After more than six months of one of the most chaotic, high-profile business negotiations in recent memory, it’s finally real: Elon Musk, the richest person in the world, is in charge of Twitter.
Musk has reportedly fired CEO Parag Agrawal and two other top executives, CFO Ned Segal and head of legal policy, trust, and safety Vijaya Gadde, according to reports from CNBC the Washington Post, and the New York Times. The Washington Post and Wall Street Journal have reported that the deal closed Thursday night, although there is no official confirmation from Twitter or Musk at time of publication.
The reported acquisition means Musk, troll commander in chief, will avoid a lengthy legal battle that would force him to testify in court and reveal more potentially embarrassing private texts with his friends about the deal as part of the legal discovery process.
And Twitter won’t have to wait in limbo any longer as an orphaned tech company pleading for someone to take ownership. It also won’t have to deal with Musk’s public shitposting directed at the company’s leadership. (Musk tweeting a poop emoji at Agrawal may go down as one of the most juvenile executive insults of all time.) In the days leading up to the deal closing, Musk changed his tone to be a more friendly troll — on Wednesday, he visited Twitter HQ and made the rounds with employees, including a stunt in which he tweeted a video of himself carrying a sink into the office, captioned “Entering Twitter HQ — let that sink in!” and changed his Twitter bio to read “Chief Twit.”
But if you think the Musk-Twitter saga is over, you’re sorely mistaken. The real drama is yet to come.

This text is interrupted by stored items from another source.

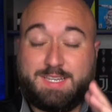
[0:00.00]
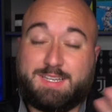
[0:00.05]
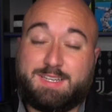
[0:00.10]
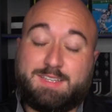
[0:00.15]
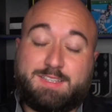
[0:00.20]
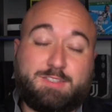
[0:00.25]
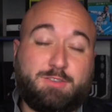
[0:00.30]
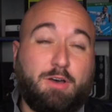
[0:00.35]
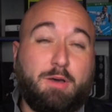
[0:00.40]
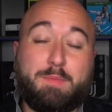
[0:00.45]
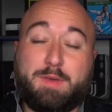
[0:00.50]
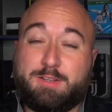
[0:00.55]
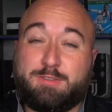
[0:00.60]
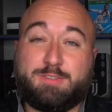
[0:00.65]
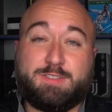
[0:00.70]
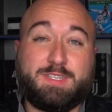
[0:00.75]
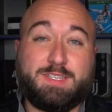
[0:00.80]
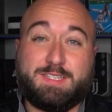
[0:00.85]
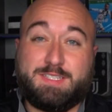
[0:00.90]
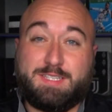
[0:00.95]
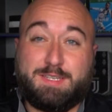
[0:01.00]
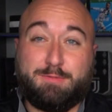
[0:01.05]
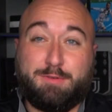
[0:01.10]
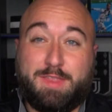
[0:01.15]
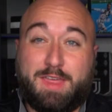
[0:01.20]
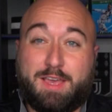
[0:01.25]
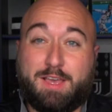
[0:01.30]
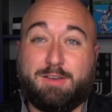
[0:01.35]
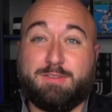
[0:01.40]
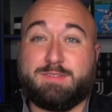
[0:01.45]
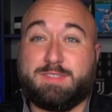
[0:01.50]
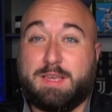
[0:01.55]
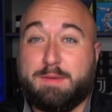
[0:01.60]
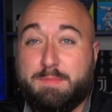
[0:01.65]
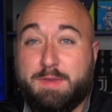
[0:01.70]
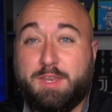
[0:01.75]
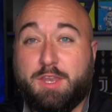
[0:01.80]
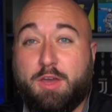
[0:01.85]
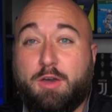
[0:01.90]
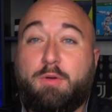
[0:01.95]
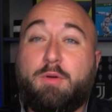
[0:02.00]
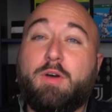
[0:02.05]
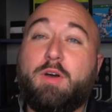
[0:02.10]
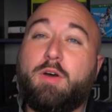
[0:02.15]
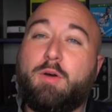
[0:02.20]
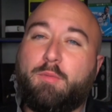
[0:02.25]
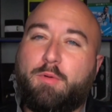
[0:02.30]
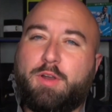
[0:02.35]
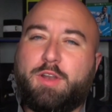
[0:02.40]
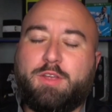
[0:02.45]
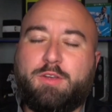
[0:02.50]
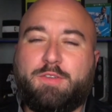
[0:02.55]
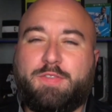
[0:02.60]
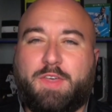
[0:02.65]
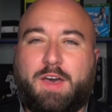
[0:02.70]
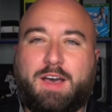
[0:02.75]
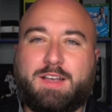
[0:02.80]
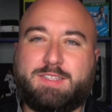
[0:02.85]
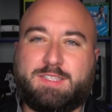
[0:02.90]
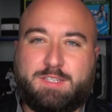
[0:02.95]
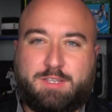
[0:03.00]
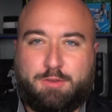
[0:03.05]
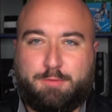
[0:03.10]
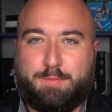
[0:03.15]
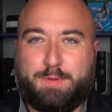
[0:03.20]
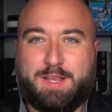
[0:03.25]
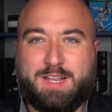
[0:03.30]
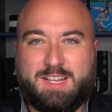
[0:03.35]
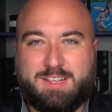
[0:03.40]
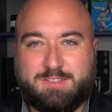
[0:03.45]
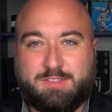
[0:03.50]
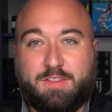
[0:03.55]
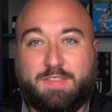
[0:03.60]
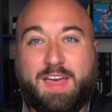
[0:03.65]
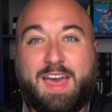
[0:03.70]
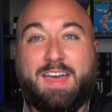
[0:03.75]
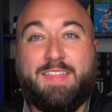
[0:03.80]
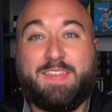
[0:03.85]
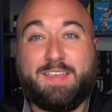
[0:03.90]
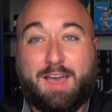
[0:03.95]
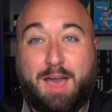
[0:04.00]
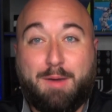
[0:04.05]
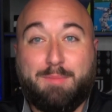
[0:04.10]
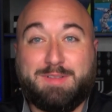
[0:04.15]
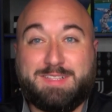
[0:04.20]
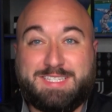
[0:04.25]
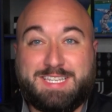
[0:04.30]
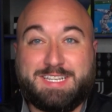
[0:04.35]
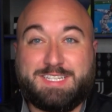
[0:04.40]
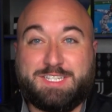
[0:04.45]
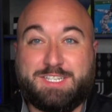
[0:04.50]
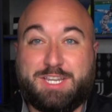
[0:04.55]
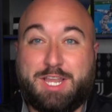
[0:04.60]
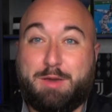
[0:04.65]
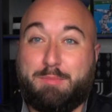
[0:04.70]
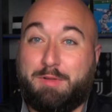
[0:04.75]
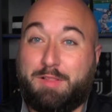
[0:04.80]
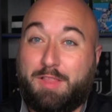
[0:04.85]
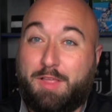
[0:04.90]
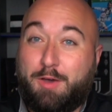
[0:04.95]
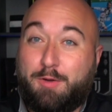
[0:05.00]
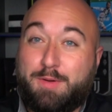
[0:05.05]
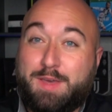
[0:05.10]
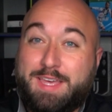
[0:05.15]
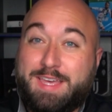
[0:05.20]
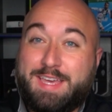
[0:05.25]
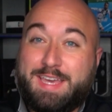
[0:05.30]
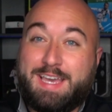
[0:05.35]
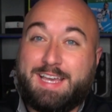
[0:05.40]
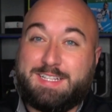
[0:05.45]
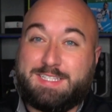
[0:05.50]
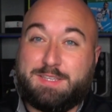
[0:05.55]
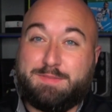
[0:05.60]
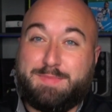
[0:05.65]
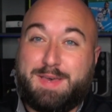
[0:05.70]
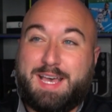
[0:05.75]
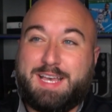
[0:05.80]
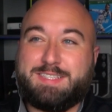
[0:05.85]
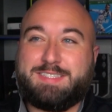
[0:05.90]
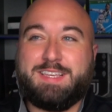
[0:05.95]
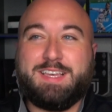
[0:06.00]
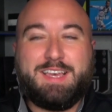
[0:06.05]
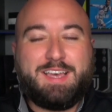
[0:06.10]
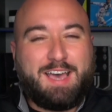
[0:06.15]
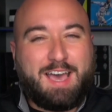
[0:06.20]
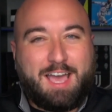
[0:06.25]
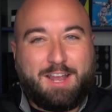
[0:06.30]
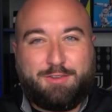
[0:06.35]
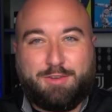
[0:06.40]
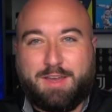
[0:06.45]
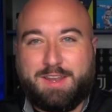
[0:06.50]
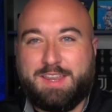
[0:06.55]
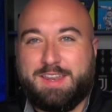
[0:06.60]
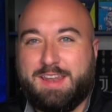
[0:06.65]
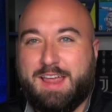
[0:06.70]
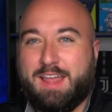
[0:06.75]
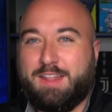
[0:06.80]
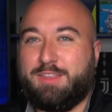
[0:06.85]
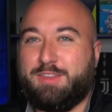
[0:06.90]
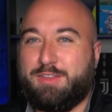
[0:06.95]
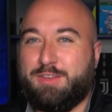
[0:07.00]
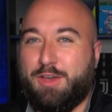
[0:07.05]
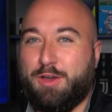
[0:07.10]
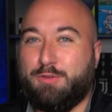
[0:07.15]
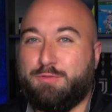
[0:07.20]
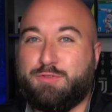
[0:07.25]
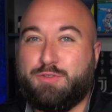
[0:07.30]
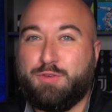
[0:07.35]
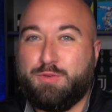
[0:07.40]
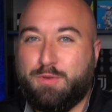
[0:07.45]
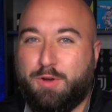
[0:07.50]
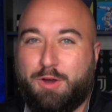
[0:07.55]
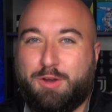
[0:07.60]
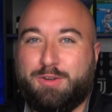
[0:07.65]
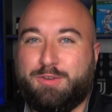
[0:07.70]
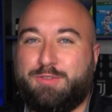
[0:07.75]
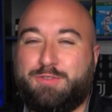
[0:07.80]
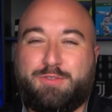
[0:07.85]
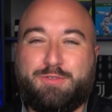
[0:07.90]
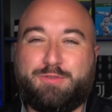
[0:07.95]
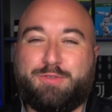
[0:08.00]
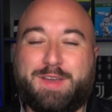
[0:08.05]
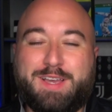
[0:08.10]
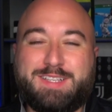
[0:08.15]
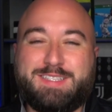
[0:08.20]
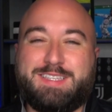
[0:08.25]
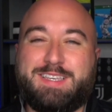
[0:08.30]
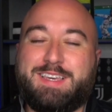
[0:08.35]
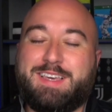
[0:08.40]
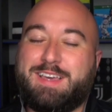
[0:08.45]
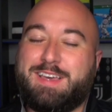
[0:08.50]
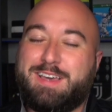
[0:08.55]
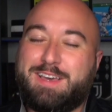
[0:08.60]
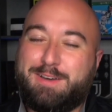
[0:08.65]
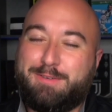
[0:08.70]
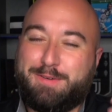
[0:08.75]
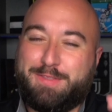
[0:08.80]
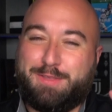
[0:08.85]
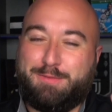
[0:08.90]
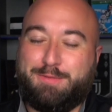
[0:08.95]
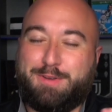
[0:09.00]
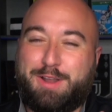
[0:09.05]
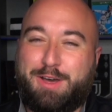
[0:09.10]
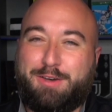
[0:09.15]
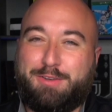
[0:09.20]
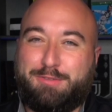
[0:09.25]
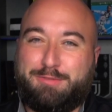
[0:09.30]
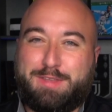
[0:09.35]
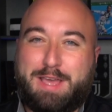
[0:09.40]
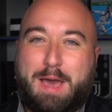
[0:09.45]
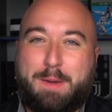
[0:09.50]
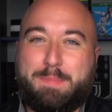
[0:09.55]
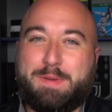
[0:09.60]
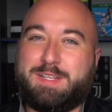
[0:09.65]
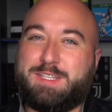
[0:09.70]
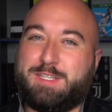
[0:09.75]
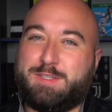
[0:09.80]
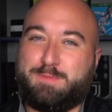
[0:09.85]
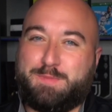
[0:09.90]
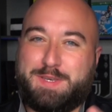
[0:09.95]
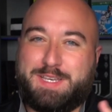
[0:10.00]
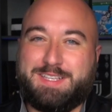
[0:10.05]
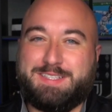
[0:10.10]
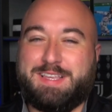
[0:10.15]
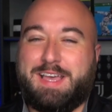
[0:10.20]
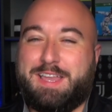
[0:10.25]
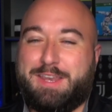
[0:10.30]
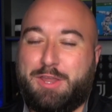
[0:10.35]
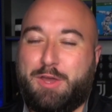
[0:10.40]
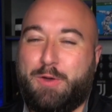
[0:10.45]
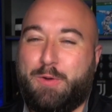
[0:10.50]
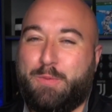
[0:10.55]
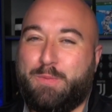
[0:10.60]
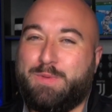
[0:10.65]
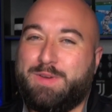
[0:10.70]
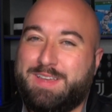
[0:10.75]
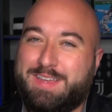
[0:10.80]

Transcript: So I'm interested to see where that goes. Let me know what are your thoughts and your opinions on that in the comment section down below. It's a mess. I tried to not to go too hard or too crazy with the Ronaldo topic just because I know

Until relatively recently, Musk’s primary business interests were in building electric cars, rockets, and underground tunnels. Now, he will have to figure out a new, very different business challenge: how to effectively run a social media platform that’s used by nearly 400 million people — including highly influential world leaders, journalists, and other public figures — and deal with the political speech moderation issues that come with that. Musk also needs to figure out a better business model for the company. Twitter has never made nearly as much money as its social media competitors like Facebook and YouTube, and along with other major tech companies, it has also seen a major decline in its stock value in the past year. According to a recent report in Reuters, the service’s most active and lucrative users have been leaving in droves since the pandemic.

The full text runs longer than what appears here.